Gli obiettivi del neo presidente della Società Italiana di Cure Palliative: «Attivare la scuola di specializzazione, incrementare la ricerca e dare visibilità ai giovani colleghi»
Anche se lontani dall’affetto dei propri cari, i malati di Covid che non riescono a vincere la loro battaglia contro il virus, al pari di tutti gli altri pazienti, hanno il diritto di essere “accompagnati” verso la fine del loro viaggio. È attraverso le cure palliative, una terapia costituita non solo da farmaci, ma da un insieme di attenzioni studiate e personalizzate, che è possibile migliorare la qualità della vita di tutti questi malati in fase terminale.
«La pandemia ci ha messo a confronto con una realtà che nessuno aveva previsto: è aumentata la richiesta di cure palliative ed è cambiato il contesto in cui ci siamo trovati ad operare», racconta Gino Gobber, il nuovo presidente della Società Italiana Cure Palliative (SICP).
La rete delle terapie di fine vita ha dovuto riadattare il suo sistema organizzativo ed operativo, così come avvenuto per l’intera sanità pubblica. E lo ha fatto con successo. «La nostra rete ha finora retto al potente impatto che il Covid-19 ha avuto sul Sistema Sanitario Nazionale», assicura Gobber. Ovviamente, non senza sforzi.
«Se fino a pochi mesi fa – continua il presidente della SICP – si puntava ad organizzare un sistema in grado di soddisfare le esigenze di una popolazione crescente di malati anziani in fase avanzata di malattia, ora, dobbiamo concentrarci anche sui bisogni che derivano da una malattia acuta infettiva epidemica».
Servizi e prestazioni sono state adattate a seconda dei contesti e delle situazioni in cui ci si è trovati ad operare: «Innanzitutto – spiega Gobber -, utilizzare la tecnologia e l’organizzazione dei servizi 4.0 può contribuire a generare risposte sanitarie efficaci ed efficienti.

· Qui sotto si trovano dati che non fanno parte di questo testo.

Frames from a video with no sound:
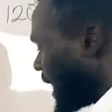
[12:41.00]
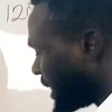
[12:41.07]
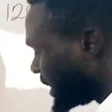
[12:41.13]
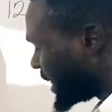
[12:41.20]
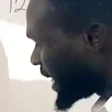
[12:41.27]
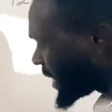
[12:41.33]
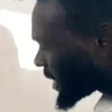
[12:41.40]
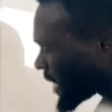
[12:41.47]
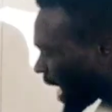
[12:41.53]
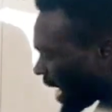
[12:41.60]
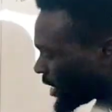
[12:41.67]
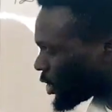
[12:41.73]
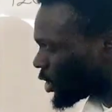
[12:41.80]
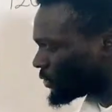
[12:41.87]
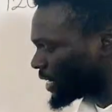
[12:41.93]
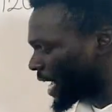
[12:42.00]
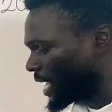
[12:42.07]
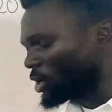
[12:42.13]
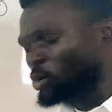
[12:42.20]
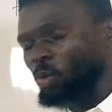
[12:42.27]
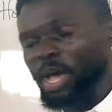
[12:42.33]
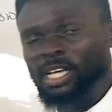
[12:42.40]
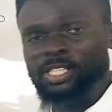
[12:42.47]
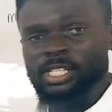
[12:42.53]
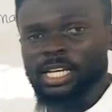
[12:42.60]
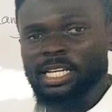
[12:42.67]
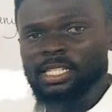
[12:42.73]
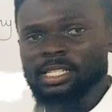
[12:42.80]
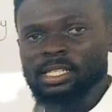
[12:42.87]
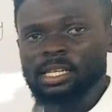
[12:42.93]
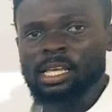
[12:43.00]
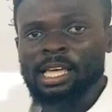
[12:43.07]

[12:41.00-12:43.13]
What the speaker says: this side of the equation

In alcune circostanze è stato necessario sostituire le visite domiciliari con contatti telefonici per garantire la sicurezza sia dei malati, che dei sanitari. In altre situazioni abbiamo utilizzato la telemedicina, organizzato riunioni di equipe in remoto e negli hospice abbiamo chiuso o limitato l’accesso ai familiari. Ottimi risultati che – aggiunge il presidente della SICP – mostrano la validità di un sistema fondato, a livello strategico, da una rete. Questa sinergia multidisciplinare è capace di reggere anche ai peggiori periodi di difficoltà, contribuendo alla resistenza generale dell’intero Sistema sanitario nazionale».

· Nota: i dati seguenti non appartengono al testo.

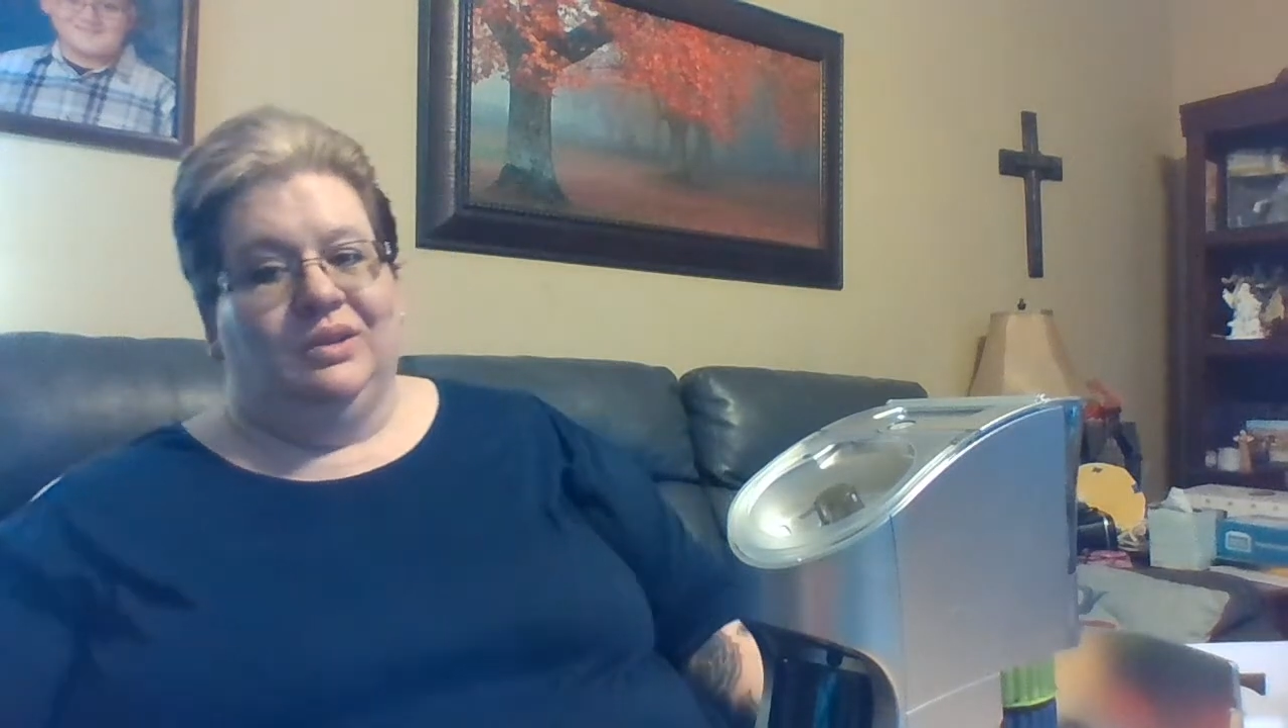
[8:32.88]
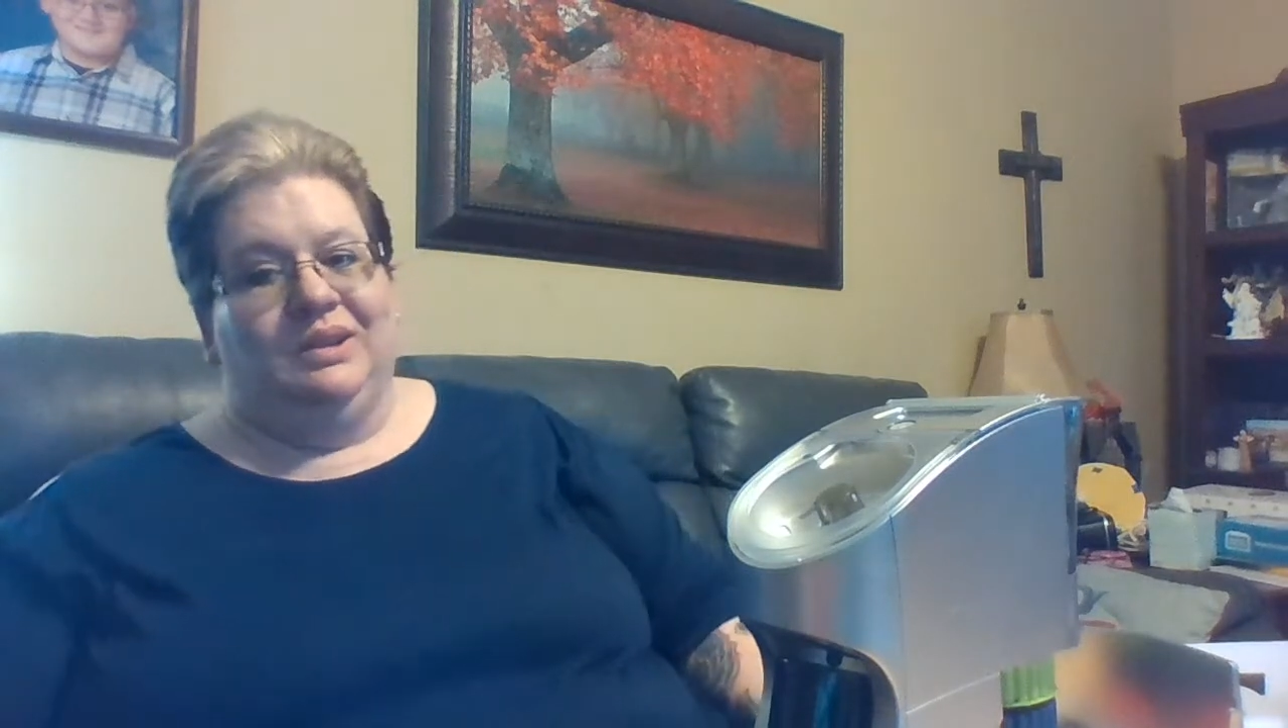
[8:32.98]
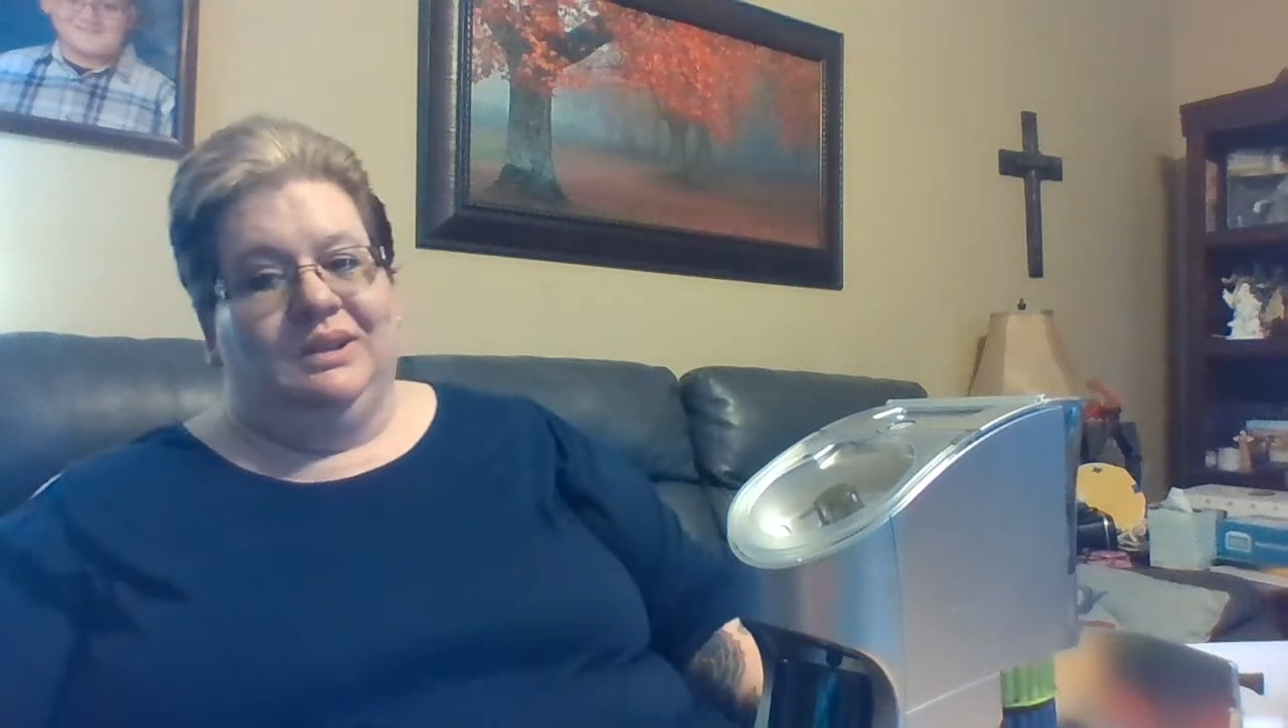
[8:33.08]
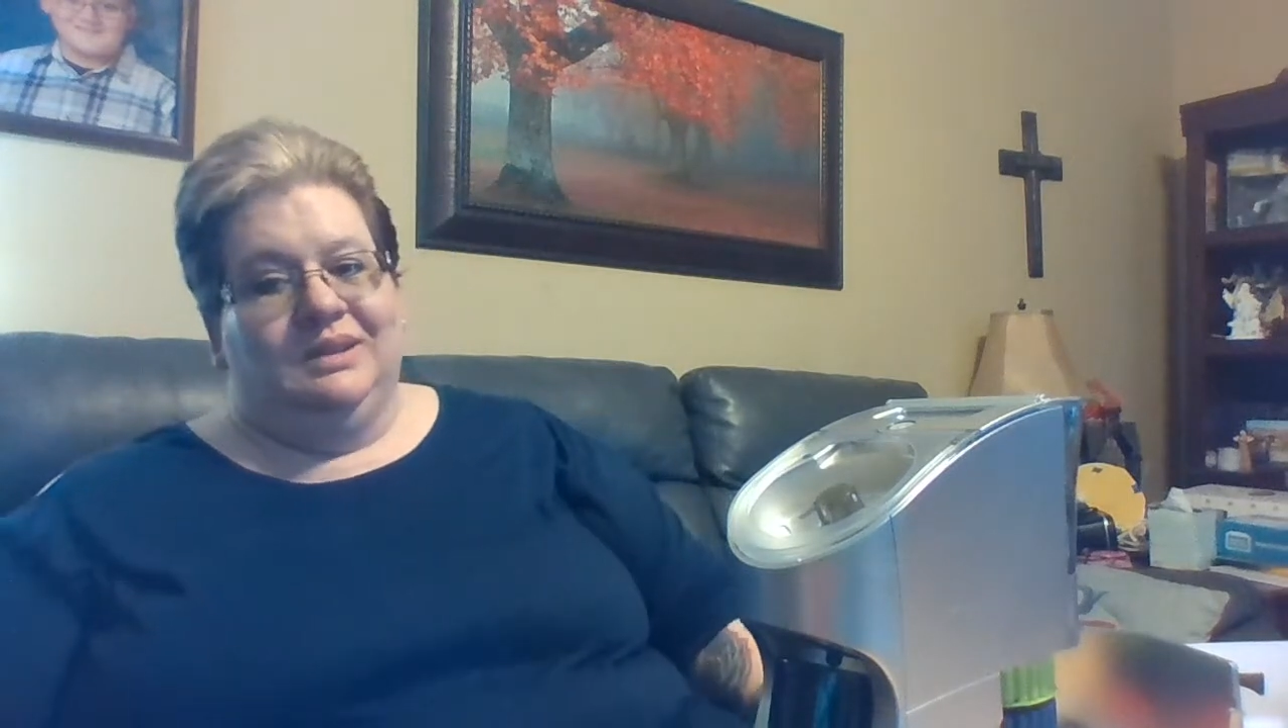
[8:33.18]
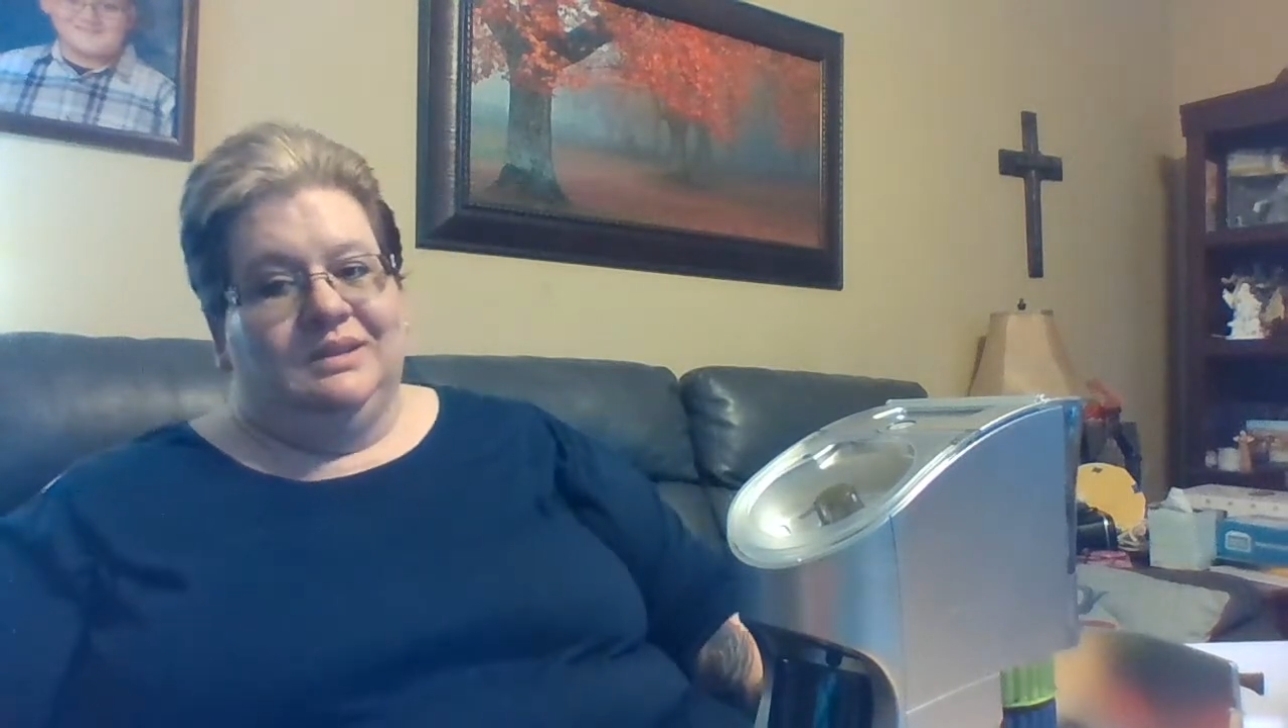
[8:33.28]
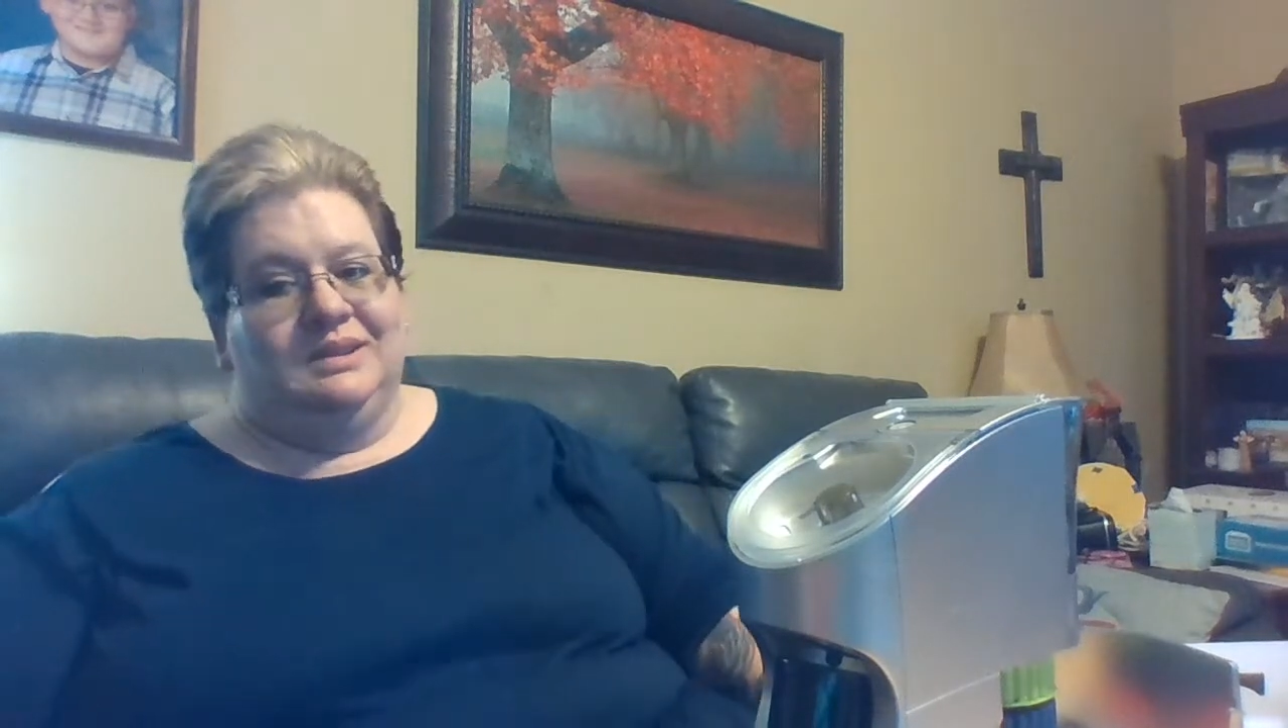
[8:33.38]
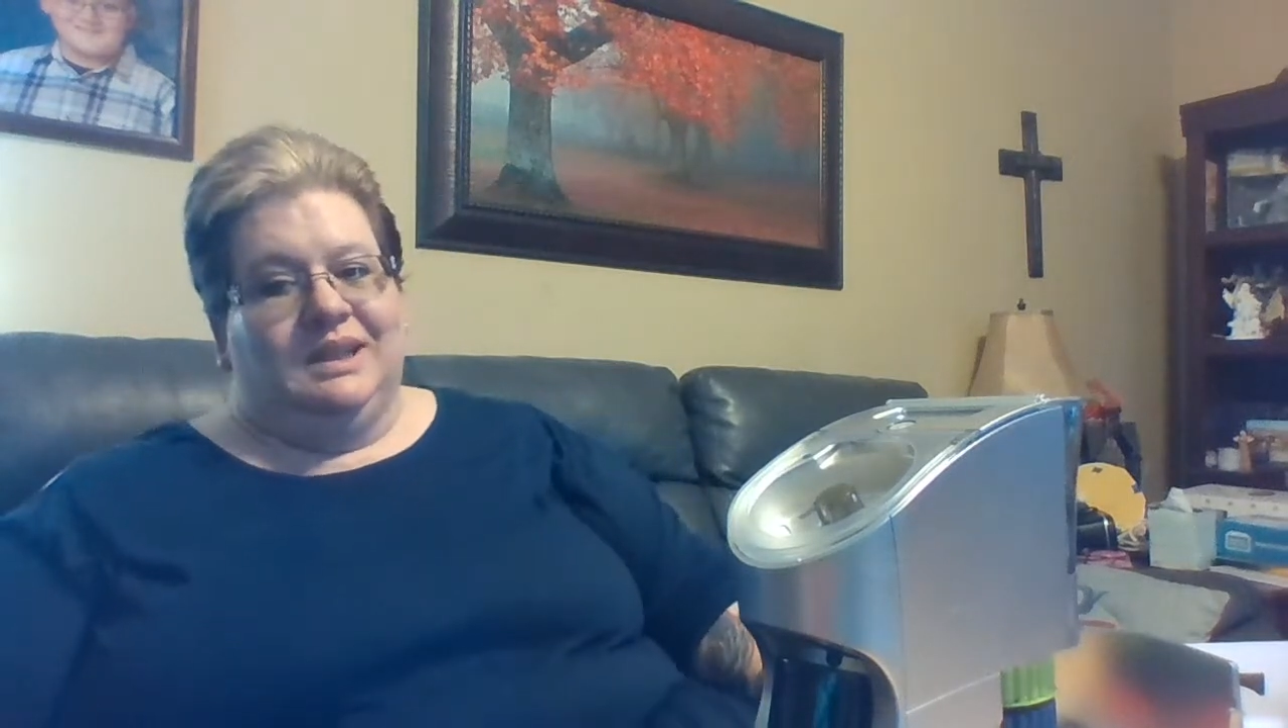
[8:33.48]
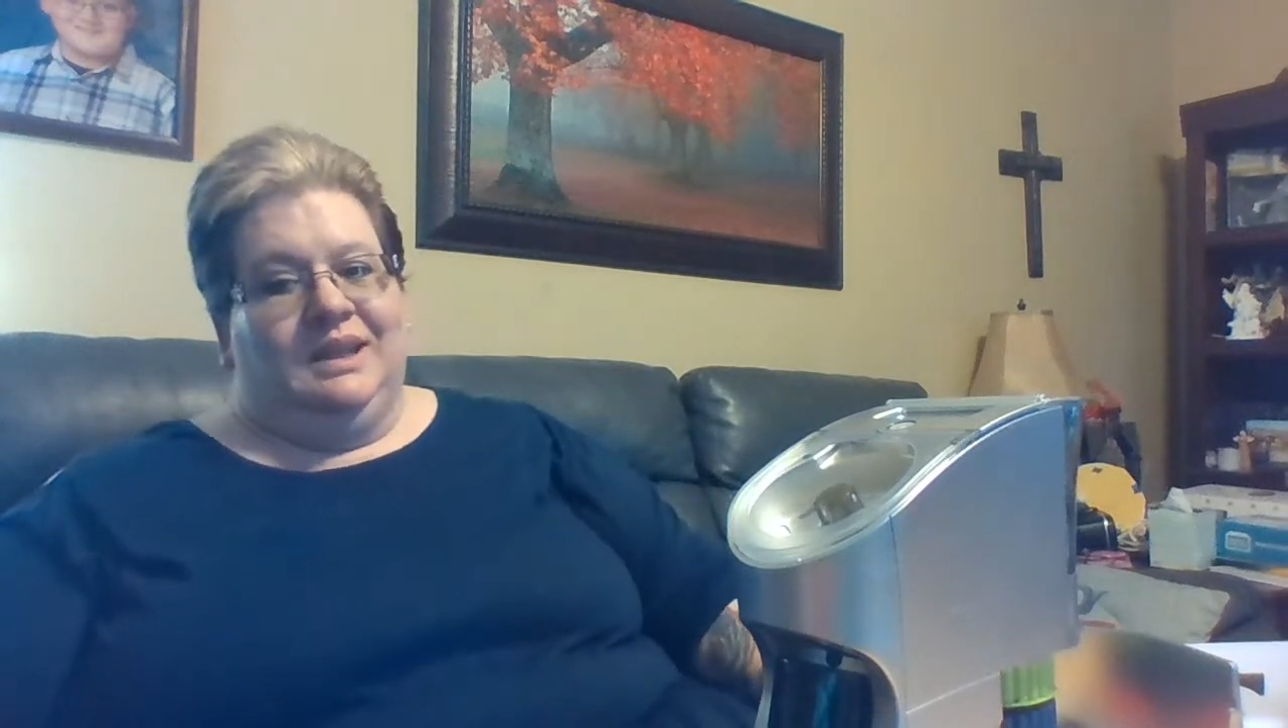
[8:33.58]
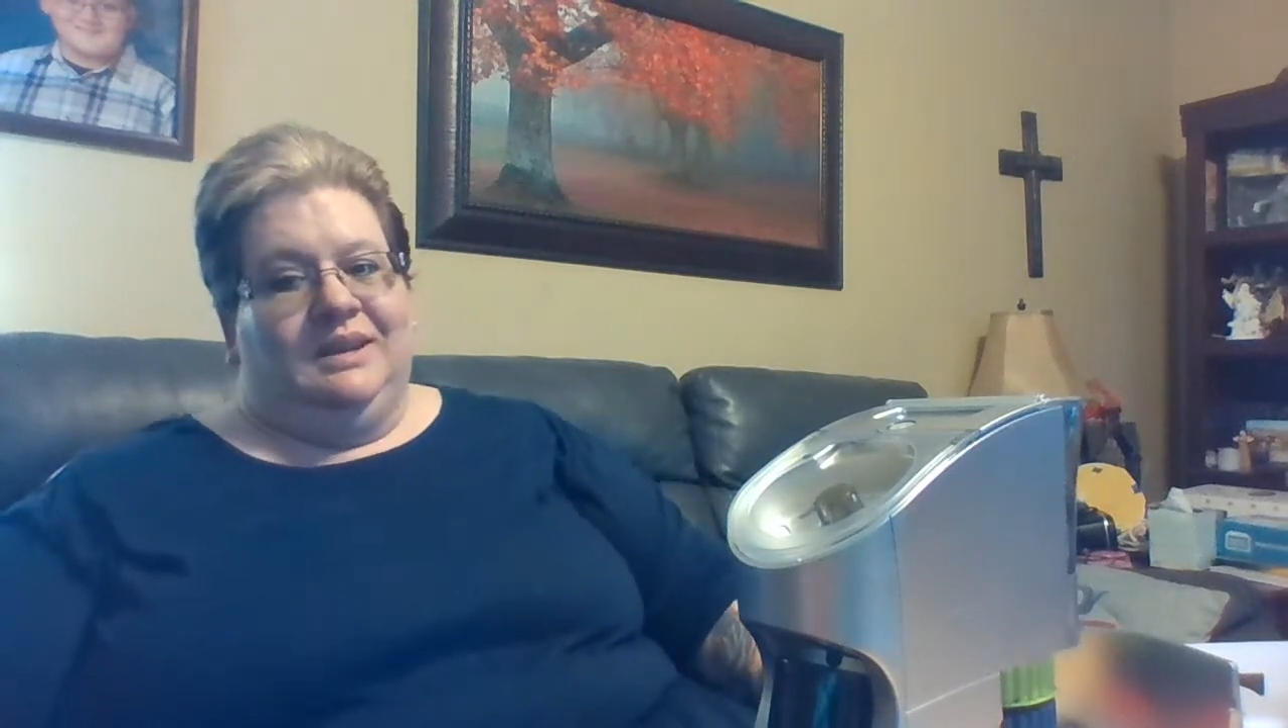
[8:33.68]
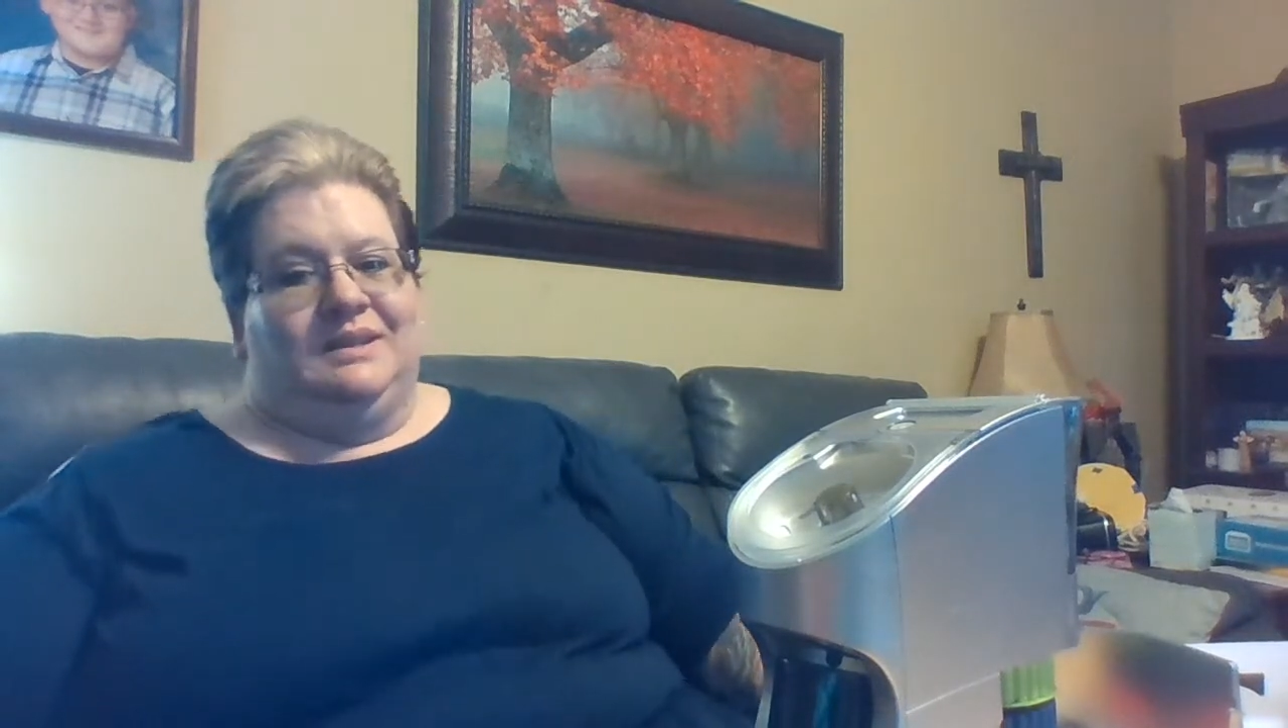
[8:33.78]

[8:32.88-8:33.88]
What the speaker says: actually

Ma le sfide per contrastare la pandemia non sono le uniche che il presidente Gino Gobber, che di recente ha sostituito Italo Penco al vertice della SICP, si troverà ad affrontare. «Il mio sarà un mandato di continuità – dice Gobber -. Porterò avanti progetti e iniziative già avviate dal precedente direttivo. Prima fra tutte la scuola di specialità che attendiamo da anni. Dovrebbe essere attivata nell’autunno del 2021, in almeno sei sedi universitarie, per un totale di circa 50 iscritti per ogni anno accademico. Inoltre, intendiamo puntare su una ricerca multidisciplinare, non solo in ambito clinico-medico, ma anche organizzativo. Contribuiremo a dare visibilità a tutti i colleghi giovani e grazie ad un censimento dei professionisti attualmente impegnati nelle reti di cure palliative faremo emergere eventuali carenze di organico. Colmarle – conclude – significherà garantire sicurezza lavorativa agli operatori e servizi sempre più efficienti ai pazienti».